Mankind is said to have begun cultivating the land 10.000 years ago. With agriculture followed a large production of food and a stable food supply, because people were able to store grain from harvest to harvest. Storing grain in larger amounts in one location meant new and improved possibilities for animals which natural habitats and food supply had up until now been food spill from birds’ nests and rodents’ winter supplies. These are merely tiny versions of human made storages.

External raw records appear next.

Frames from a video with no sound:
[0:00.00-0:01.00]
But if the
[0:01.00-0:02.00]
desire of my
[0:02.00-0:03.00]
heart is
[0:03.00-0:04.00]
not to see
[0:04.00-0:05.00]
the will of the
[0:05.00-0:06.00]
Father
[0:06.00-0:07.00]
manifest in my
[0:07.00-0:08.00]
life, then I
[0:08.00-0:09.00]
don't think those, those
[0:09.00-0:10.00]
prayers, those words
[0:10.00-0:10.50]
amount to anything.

Remains of Egyptian burial gifts prove that even 5.000 years ago people dealt with the exact same types of insects that we deal with today in modern food storages. That includes, among other species, granary weevils, confused flour beetles, drugstore beetles, lesser grain borers, saw-toothed grain beetles, spider beetles and cigarette beetles. Our ancestors might have acted casually having beetles in their food, but they too had to take precautionary measures to ensure their own share of the food.

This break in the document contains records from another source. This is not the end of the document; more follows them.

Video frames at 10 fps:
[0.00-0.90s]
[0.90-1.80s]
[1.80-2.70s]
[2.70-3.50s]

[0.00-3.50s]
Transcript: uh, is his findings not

In ancient Egypt and the Roman Empire, storage methods which prevented both fungus and pests were used. Grain was put into pits in the ground. The grain produced carbon dioxide which absorbed the oxygen and thereby created the effect we today know from gastight silos. As physical protection against insects the grain was mixed with ash, salt or even road dust. Sharp particles from the ash, salt or dust would then break the insect skin, and the insects would eventually die due to loss of water through the broken skin. Chemical means were also taken into use. For example the extract from olive kernels, hay and sagewort were used to treat storage units and their immediate surroundings. The efficiency of these remedies has no doubt been poor compared to modern insecticides.

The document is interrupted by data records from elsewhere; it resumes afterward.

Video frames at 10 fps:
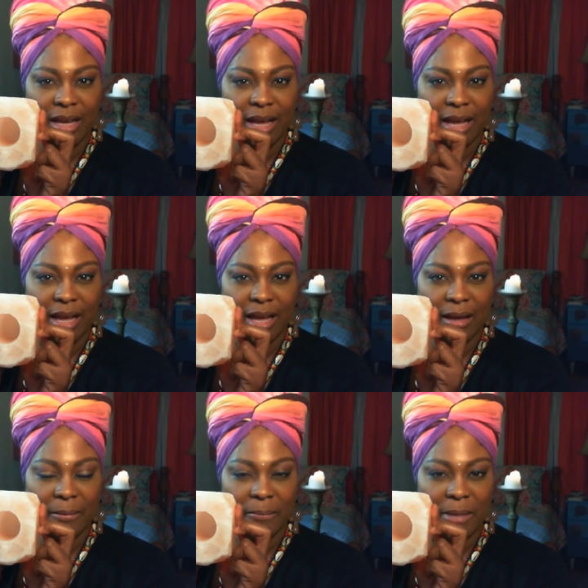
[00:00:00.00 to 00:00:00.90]

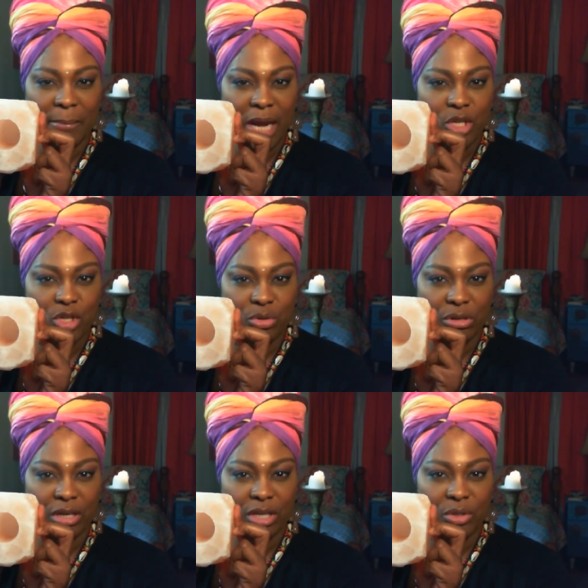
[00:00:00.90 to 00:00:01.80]
um, I'm not
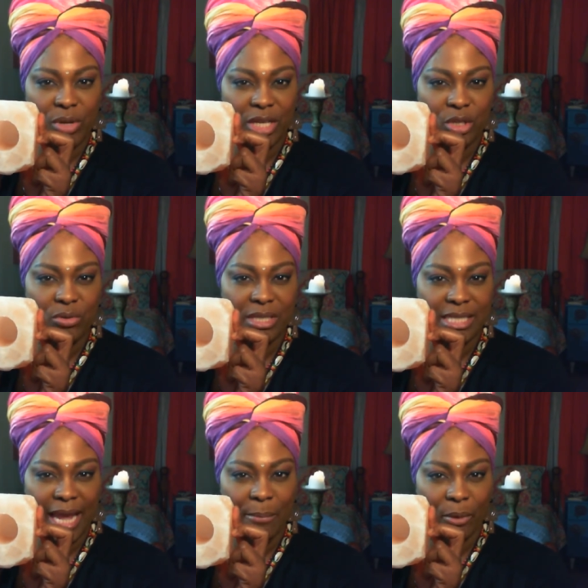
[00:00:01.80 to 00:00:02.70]
sure. You can use a
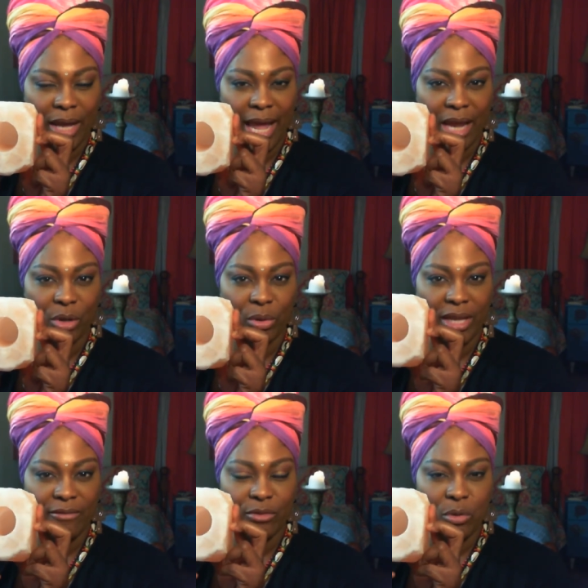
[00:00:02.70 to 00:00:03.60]
tapered candle
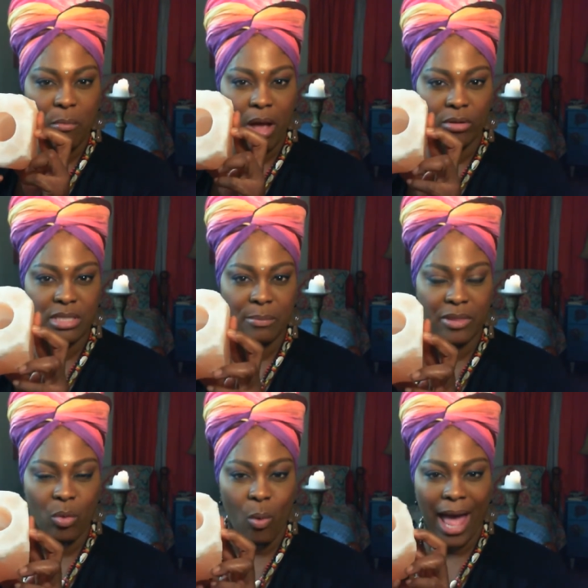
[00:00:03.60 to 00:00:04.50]
if you melt some of
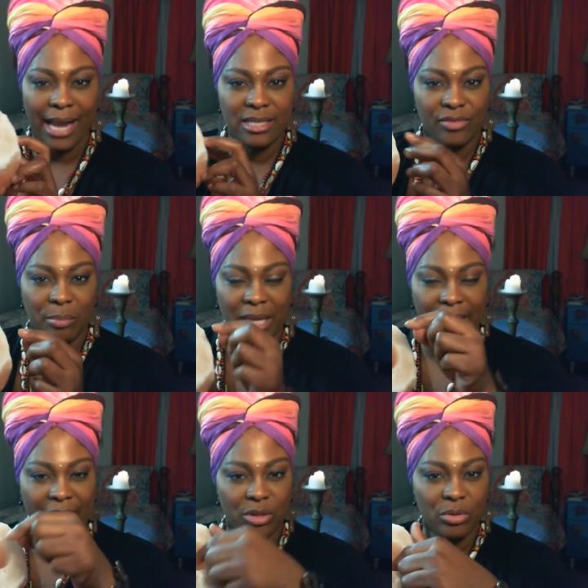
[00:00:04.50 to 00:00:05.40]
the wax from the
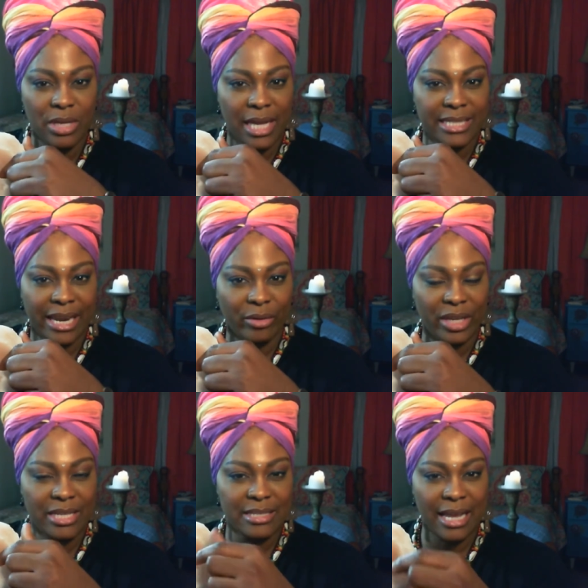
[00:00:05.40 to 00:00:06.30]
candle down on the
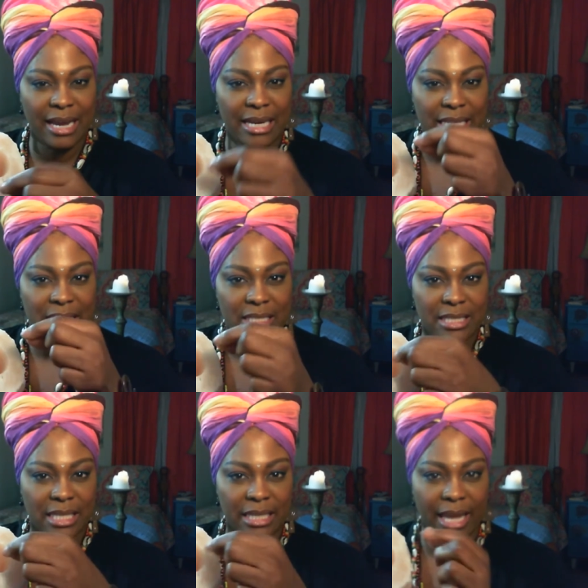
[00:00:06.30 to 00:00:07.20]
inside and then
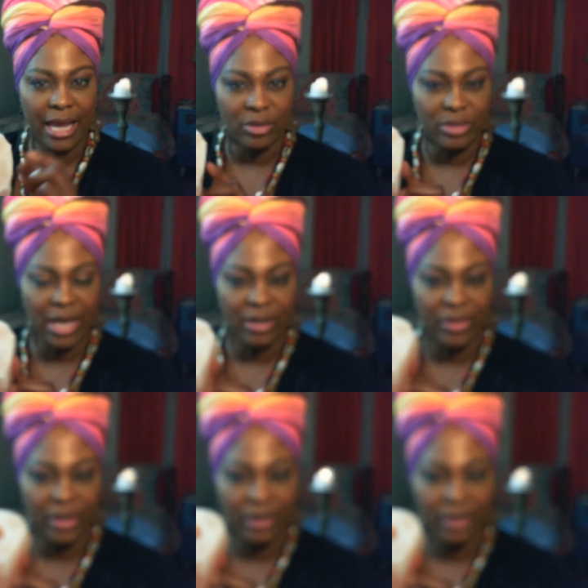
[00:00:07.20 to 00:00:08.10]
stick the candle down in
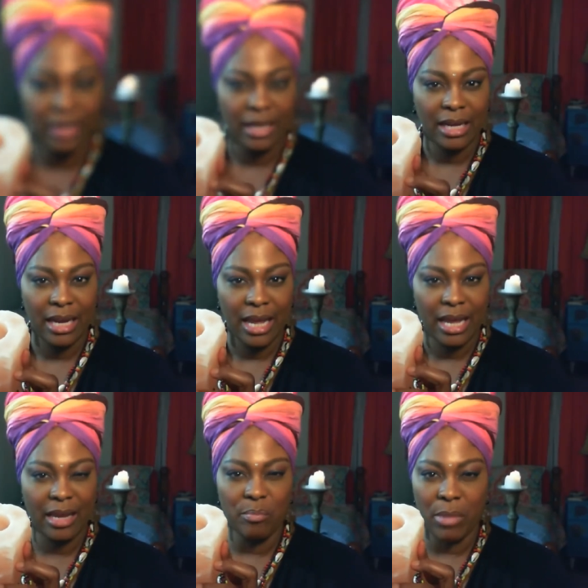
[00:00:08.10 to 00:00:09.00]
there.
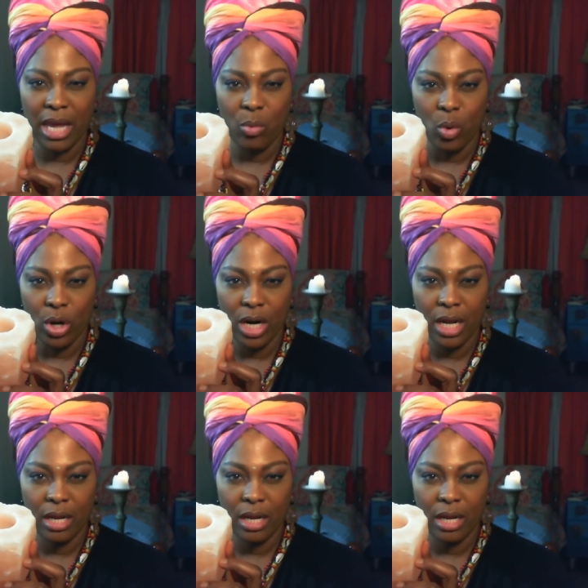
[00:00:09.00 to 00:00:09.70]
It may work,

In medieval Europe, corn dealers had gained an understanding of the need for low temperatures and adequate airing of the grain.
The grain storages then had cooling and ventilation systems in the form of vents in ceilings. Literature tells us tales of storages with 400 years old grain, and of Emperor Karl the fifth in year 1540 in Nuremberg who was served bread that was supposedly baked from 118 years old flour.
Between the years 1120 to 1733 pests were often the subject to ecclesiastical and secular trials. The insects were charged and sentenced exclusion from the ecclesiastical community as well as they were sometimes fined for their actions. One of the last known trials of the sort took place on the Danish island Als in the year 1711. The citizens on Als took out summons against both rats and mice. The pests would then be appointed defence attorneys and so the law took its course. As one could expect the pests lost and was then sentenced to disappear into the sea within fifteen days. It is said that after that episode the local fishermen found many dead rats when they came to check on their pound nets. The grounds for these trials were obvious for people back then. They sought justice and turned to that authority that could give them justice in situations where nothing else could.